Q6: Do eating patterns have an effect on a baby’s sleep routine?
A6: Interestingly, there are many misconceptions about the role that feeding plays in sleep. Many people believe that if they feed a baby enough, or give formula instead of breast milk, that their baby will sleep longer at night. However, infant sleep wake cycles are a part of brain development and not always related to hunger cues. Studies of children who were receiving continuous tube feedings at night (due to certain medical conditions) still demonstrated the same pattern to nighttime waking as those who were waking for intermittent feedings by bottle or breast. This is not to say that nighttime feedings should be eliminated- but simply that babies are generally not waking because they are hungry. They are waking because their brain roused from sleep. At that time, the baby may be due for a feeding and showing hunger cues. He should be fed if this is the case.

Q7: Does the mother need to adjust her nursing schedule with sleep training? 
A7: If a mother decides to let her baby cry through a nighttime feeding, it is important to consider what this does to the baby's feeding schedule and intake. For breastfed babies, this may mean that the baby needs to feed an extra time during the daytime hours. Forced elimination (through "crying it out" or "fading") should not be done prior to 4 months of age. It is also important to be sure that your baby has been gaining weight well enough and that your breast milk supply is robust enough to provide adequate caloric intake once that feeding is dropped. Many breastfed babies will continue to wake at least once overnight until 9 months of age.

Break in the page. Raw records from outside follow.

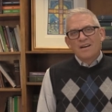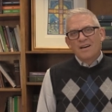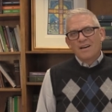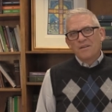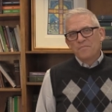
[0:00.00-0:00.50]

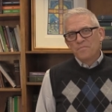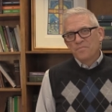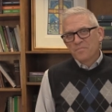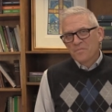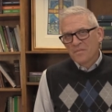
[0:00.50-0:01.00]
um,
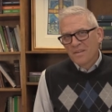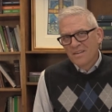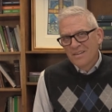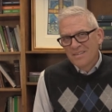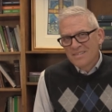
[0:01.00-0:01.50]

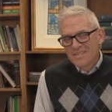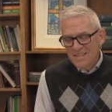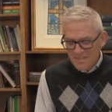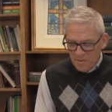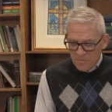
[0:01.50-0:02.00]

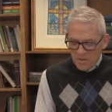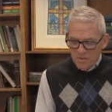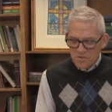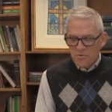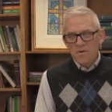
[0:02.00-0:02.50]
says something
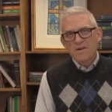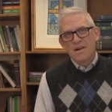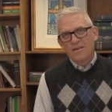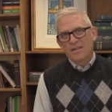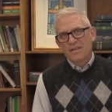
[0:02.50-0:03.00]

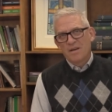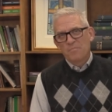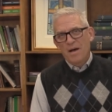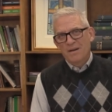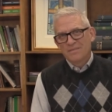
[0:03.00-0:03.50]
extraordinary
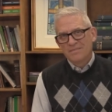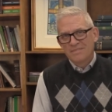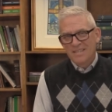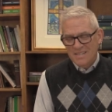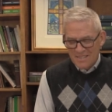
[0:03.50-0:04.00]
about
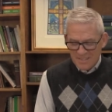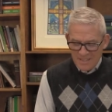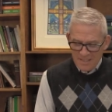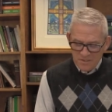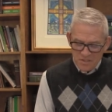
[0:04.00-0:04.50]
this
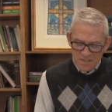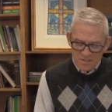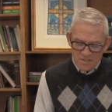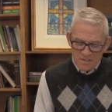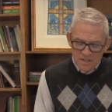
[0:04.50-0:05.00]
King
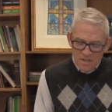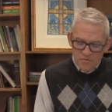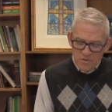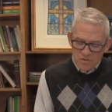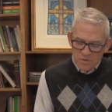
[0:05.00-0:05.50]
Jesus.
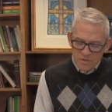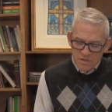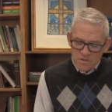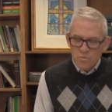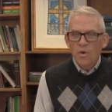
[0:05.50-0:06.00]
1
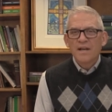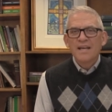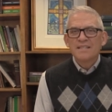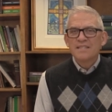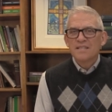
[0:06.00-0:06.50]
Corinthians 1
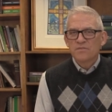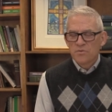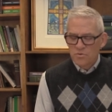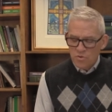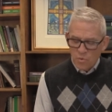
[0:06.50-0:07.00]
18
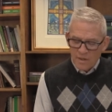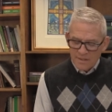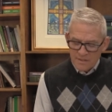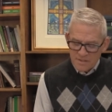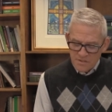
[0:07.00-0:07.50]
through
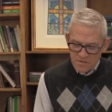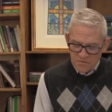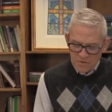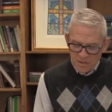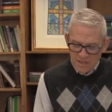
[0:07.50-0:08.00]
20. Let's listen
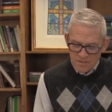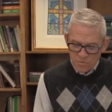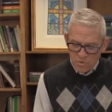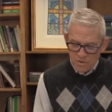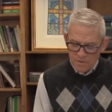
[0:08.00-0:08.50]
for
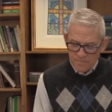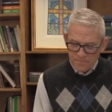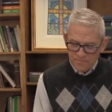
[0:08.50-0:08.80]
God's word.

Q8: What are the long-term effects of sleep training?
A8: When sleep training is well-executed, the long-term effects are positive. Babies are sleeping longer at night, and parents are also well-rested.

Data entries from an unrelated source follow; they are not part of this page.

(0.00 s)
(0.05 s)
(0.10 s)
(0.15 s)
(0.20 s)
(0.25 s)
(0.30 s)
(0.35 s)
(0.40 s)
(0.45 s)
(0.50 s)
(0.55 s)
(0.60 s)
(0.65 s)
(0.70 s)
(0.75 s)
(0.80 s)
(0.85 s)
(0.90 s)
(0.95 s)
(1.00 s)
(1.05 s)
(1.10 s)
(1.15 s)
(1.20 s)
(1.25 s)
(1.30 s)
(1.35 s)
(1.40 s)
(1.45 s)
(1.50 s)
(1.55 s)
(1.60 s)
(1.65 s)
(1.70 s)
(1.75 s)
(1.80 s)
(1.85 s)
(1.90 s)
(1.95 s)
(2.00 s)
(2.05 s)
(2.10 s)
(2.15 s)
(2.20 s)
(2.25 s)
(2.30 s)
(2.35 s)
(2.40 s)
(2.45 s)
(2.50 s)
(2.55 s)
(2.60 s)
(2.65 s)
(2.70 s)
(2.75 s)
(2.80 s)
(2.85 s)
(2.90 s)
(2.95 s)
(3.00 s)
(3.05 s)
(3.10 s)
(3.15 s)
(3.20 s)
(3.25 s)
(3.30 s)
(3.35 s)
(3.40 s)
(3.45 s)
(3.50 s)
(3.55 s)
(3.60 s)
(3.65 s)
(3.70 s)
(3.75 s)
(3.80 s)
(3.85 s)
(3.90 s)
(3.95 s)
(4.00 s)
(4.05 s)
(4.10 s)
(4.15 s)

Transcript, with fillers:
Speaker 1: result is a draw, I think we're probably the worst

Q9: When and in which age/condition can we determine that a child has an actual sleep disorder, and that is not just "acting like a baby"?
A9: If your baby is having sleep problems, it is important to discuss this topic with your child's pediatrician. Sorting between sleep disorders versus being a "bad sleeper" can be extremely difficult and would be very individualized. 

Q10: Why is this topic sometimes considered controversial?
A10: Sleep training is sometimes a controversial topic because of concerns of increased maternal and infant stress levels when babies are left to cry. The good news for parents, however, is that a randomized controlled trial published in 2016 in Pediatrics demonstrated that infants whose parents used the "cry it out" method fell asleep an average of 13 minutes sooner and woke up less often during the night compared to the control group of infants who were not left to cry. Furthermore, stress levels based on salivary cortisol readings of the infants, parental stress or mood, or measurements of parent-child attachment were no different between the control group and the "cry it out" group.